**Problem statement:**
Could you write out every record below exactly, leaving out any pictures?
====== The data
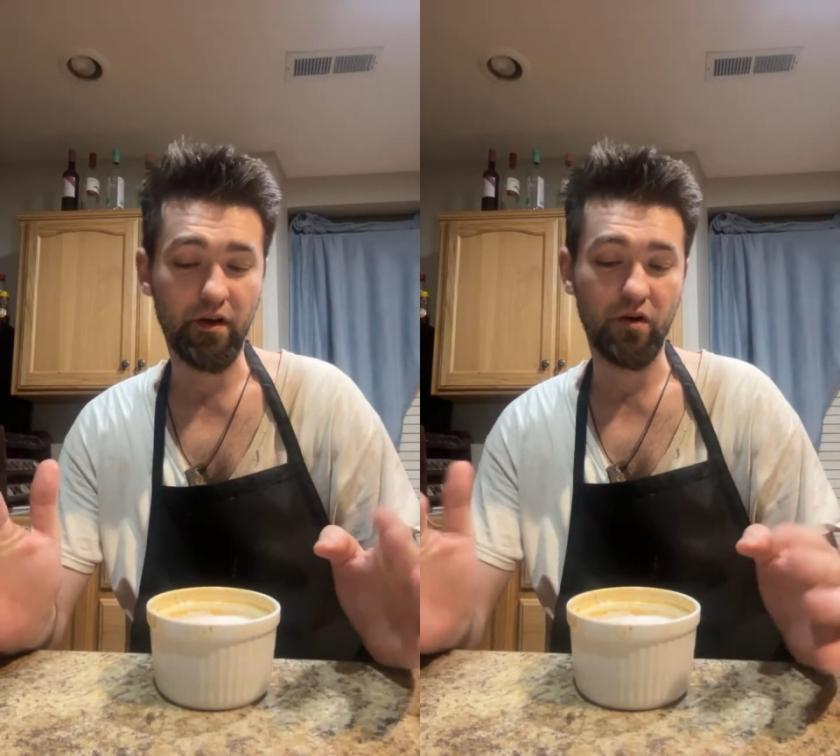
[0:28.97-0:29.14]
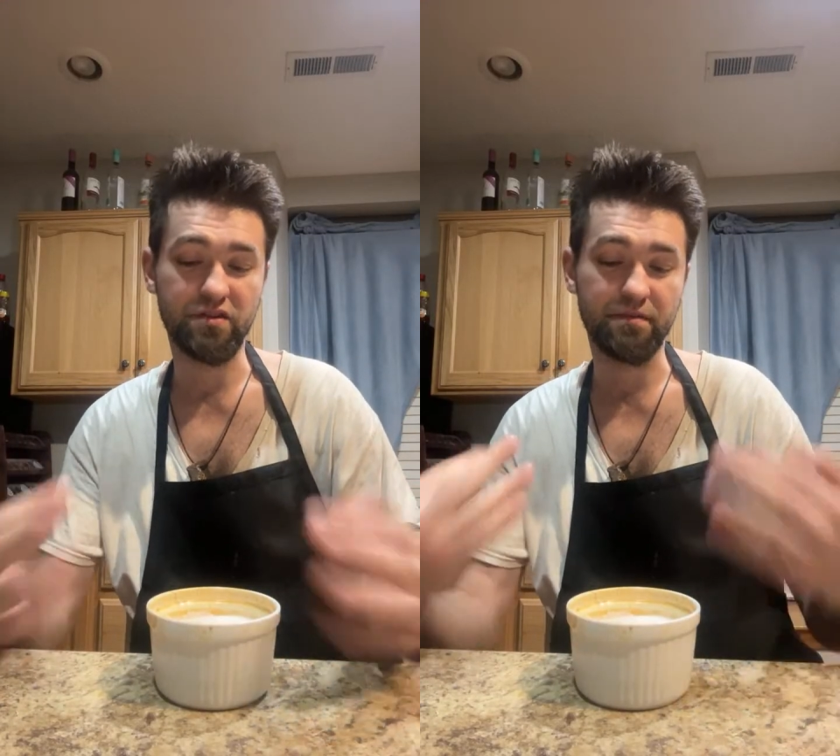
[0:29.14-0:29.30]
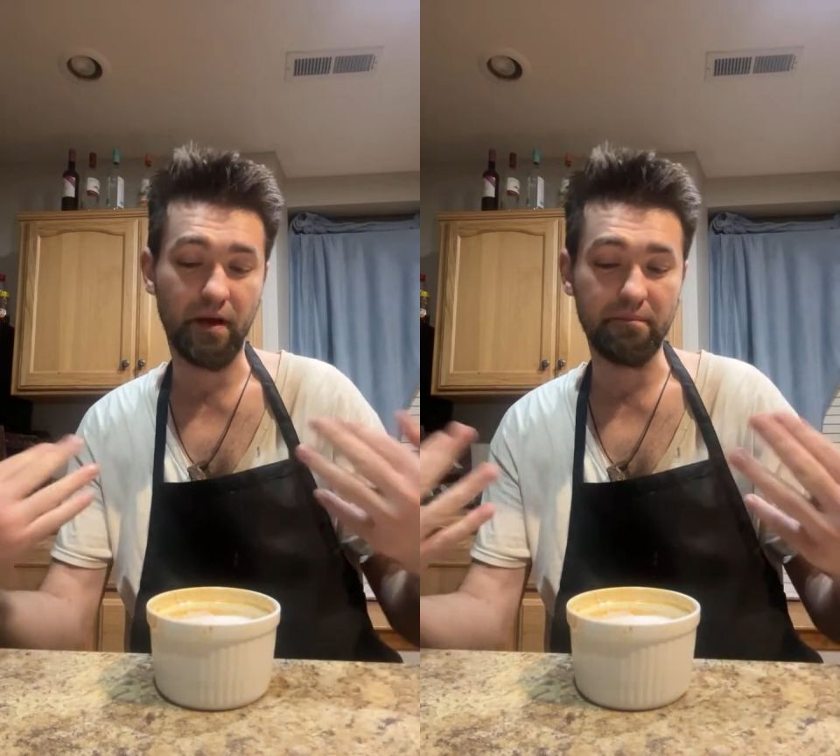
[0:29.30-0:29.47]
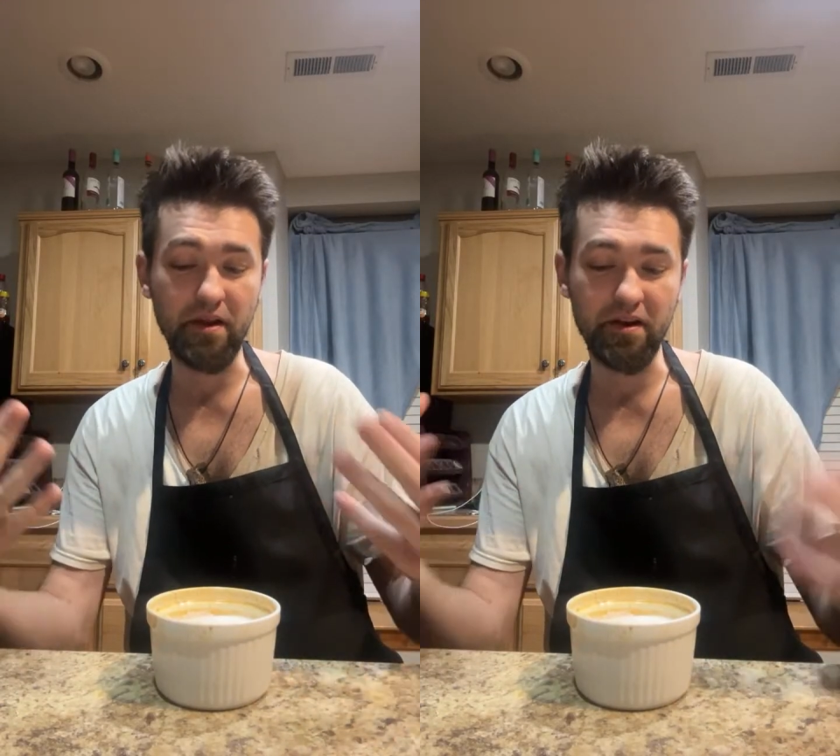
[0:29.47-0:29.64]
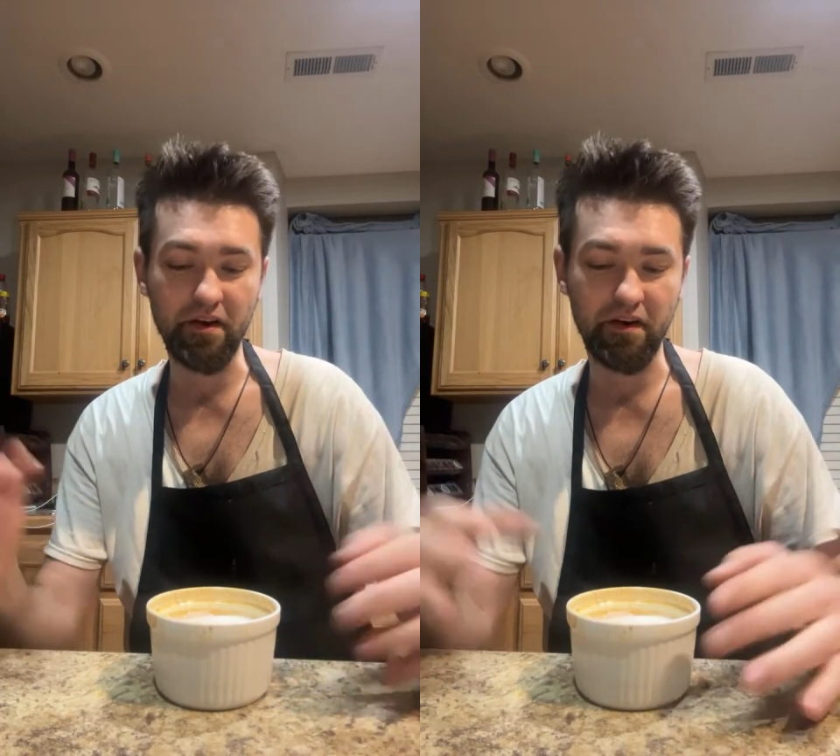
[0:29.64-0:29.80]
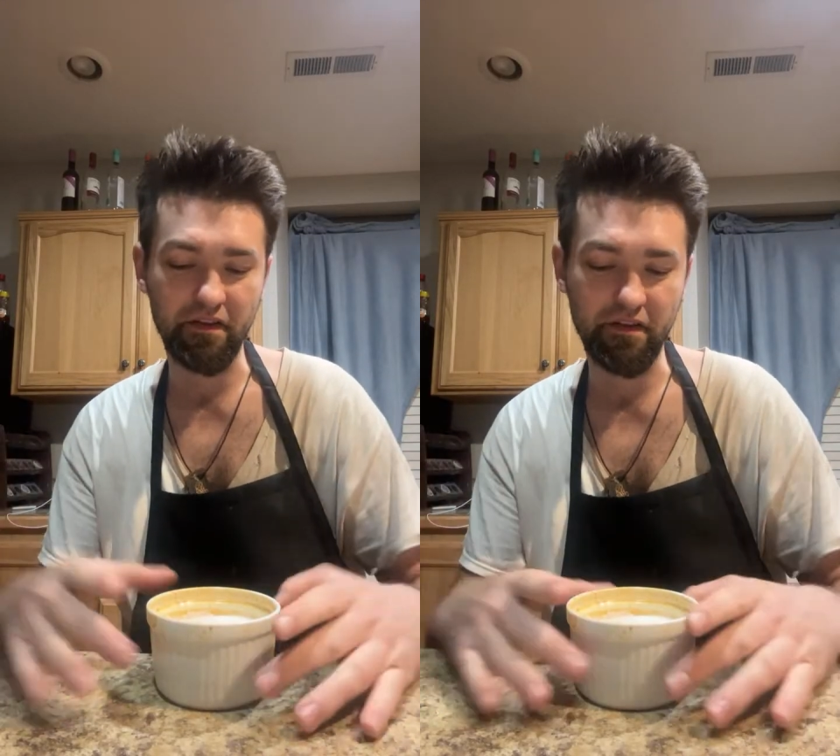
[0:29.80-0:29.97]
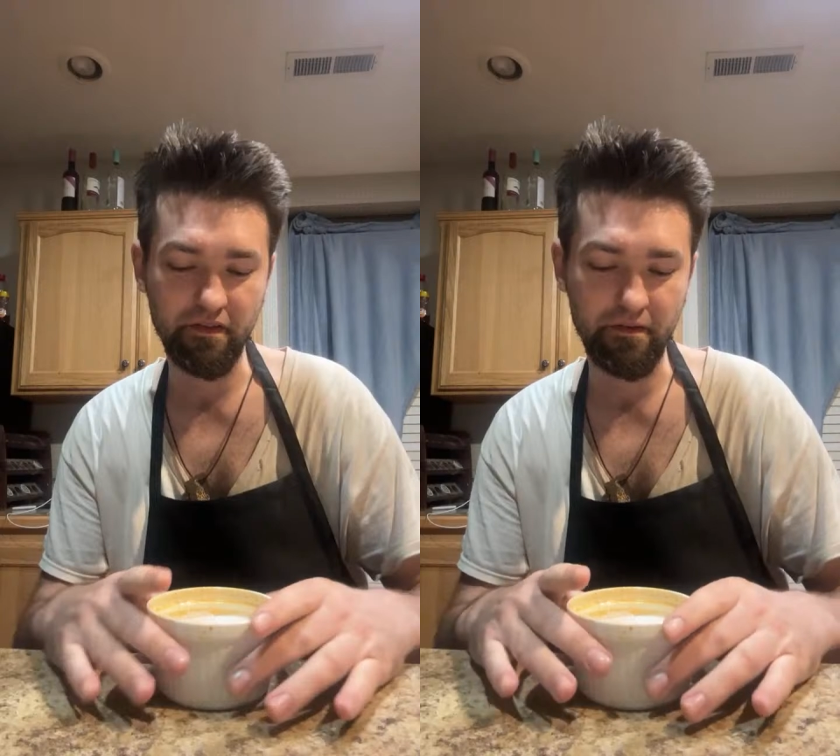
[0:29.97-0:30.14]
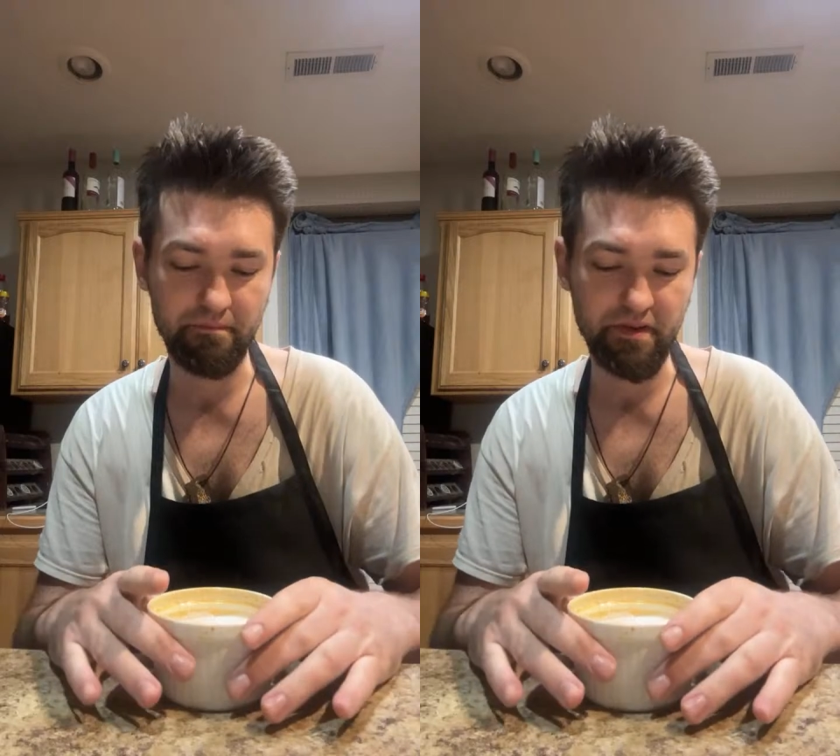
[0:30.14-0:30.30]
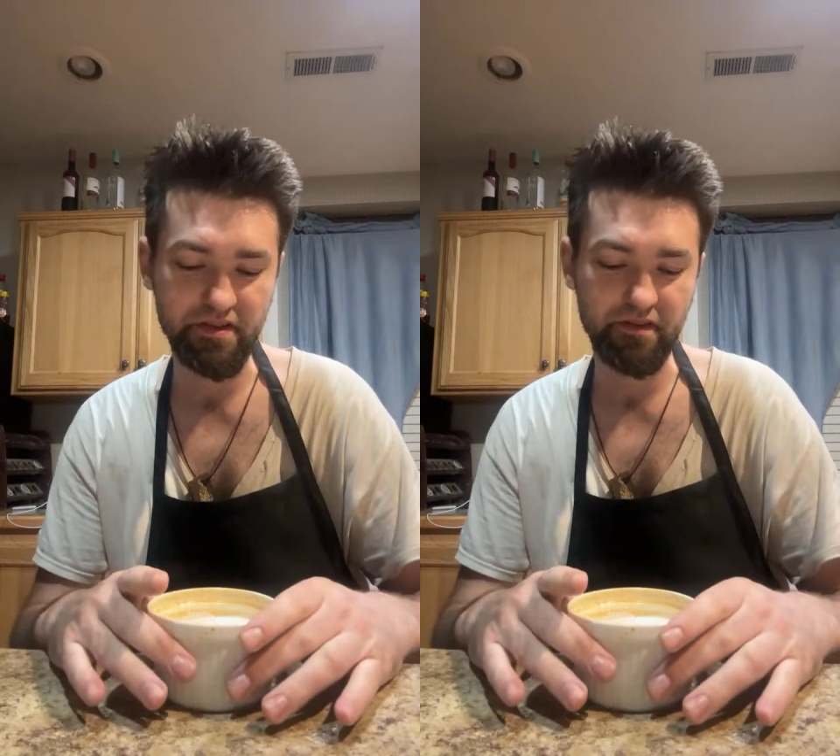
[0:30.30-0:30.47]
hosted by me, none other
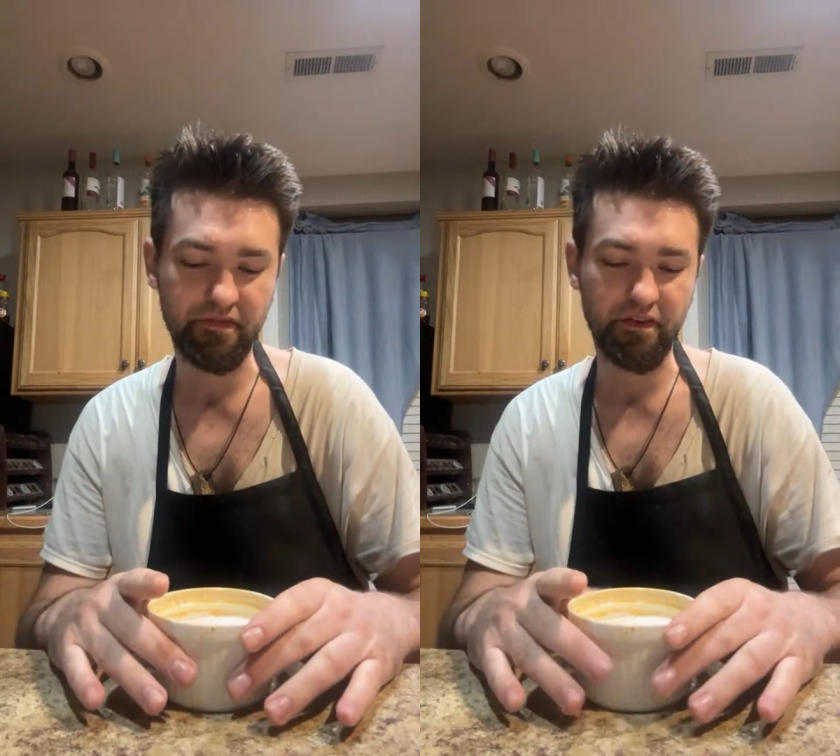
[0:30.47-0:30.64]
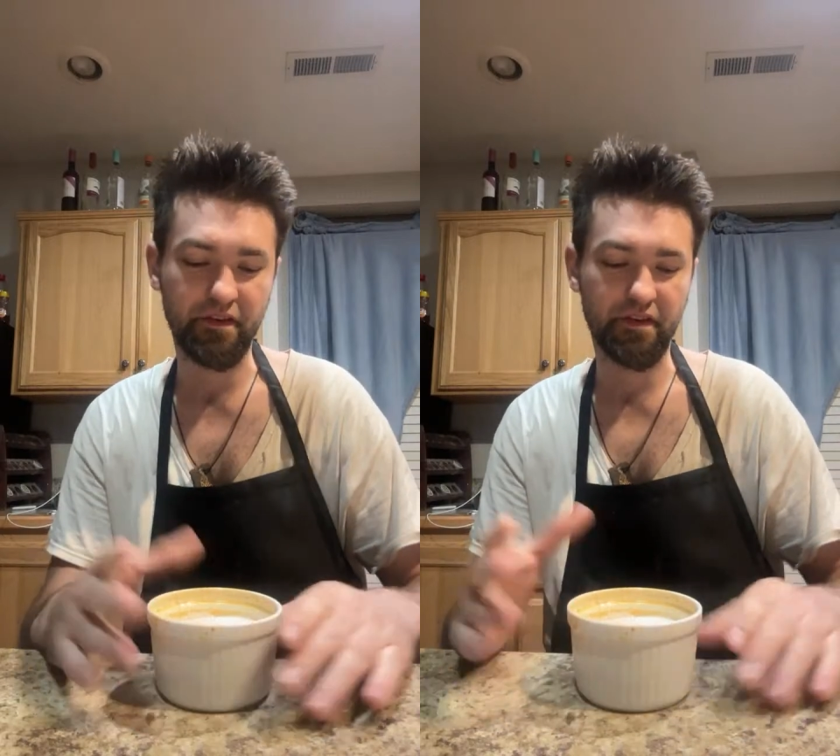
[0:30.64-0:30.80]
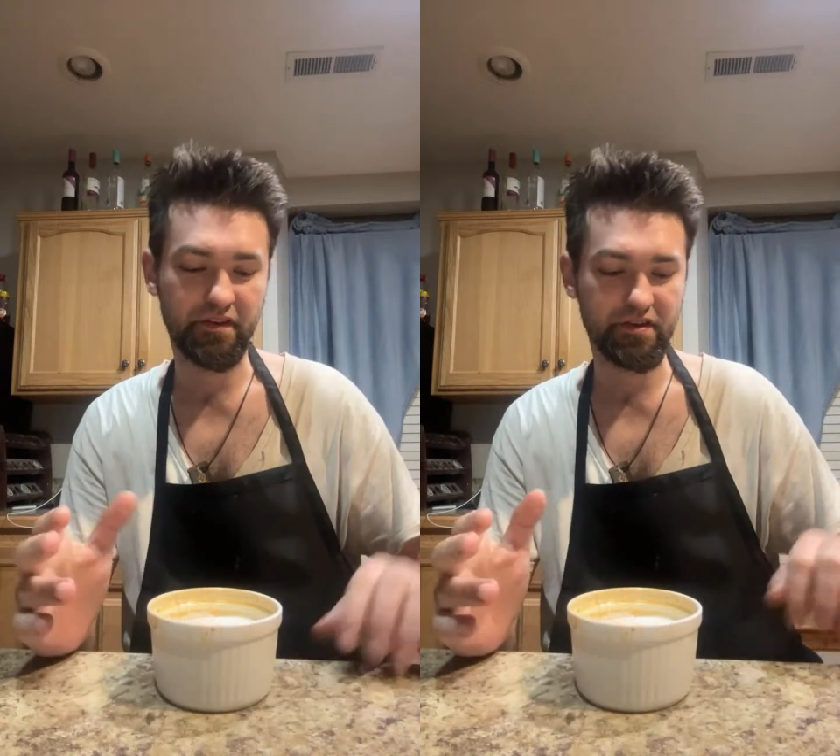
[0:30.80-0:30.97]
than Mr. Philly.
============
**Exercise response:**
[0:28.97-0:29.14]
[0:29.14-0:29.30]
[0:29.30-0:29.47]
[0:29.47-0:29.64]
[0:29.64-0:29.80]
[0:29.80-0:29.97]
[0:29.97-0:30.14]
[0:30.14-0:30.30]
[0:30.30-0:30.47]
hosted by me, none other
[0:30.47-0:30.64]
[0:30.64-0:30.80]
[0:30.80-0:30.97]
than Mr. Philly.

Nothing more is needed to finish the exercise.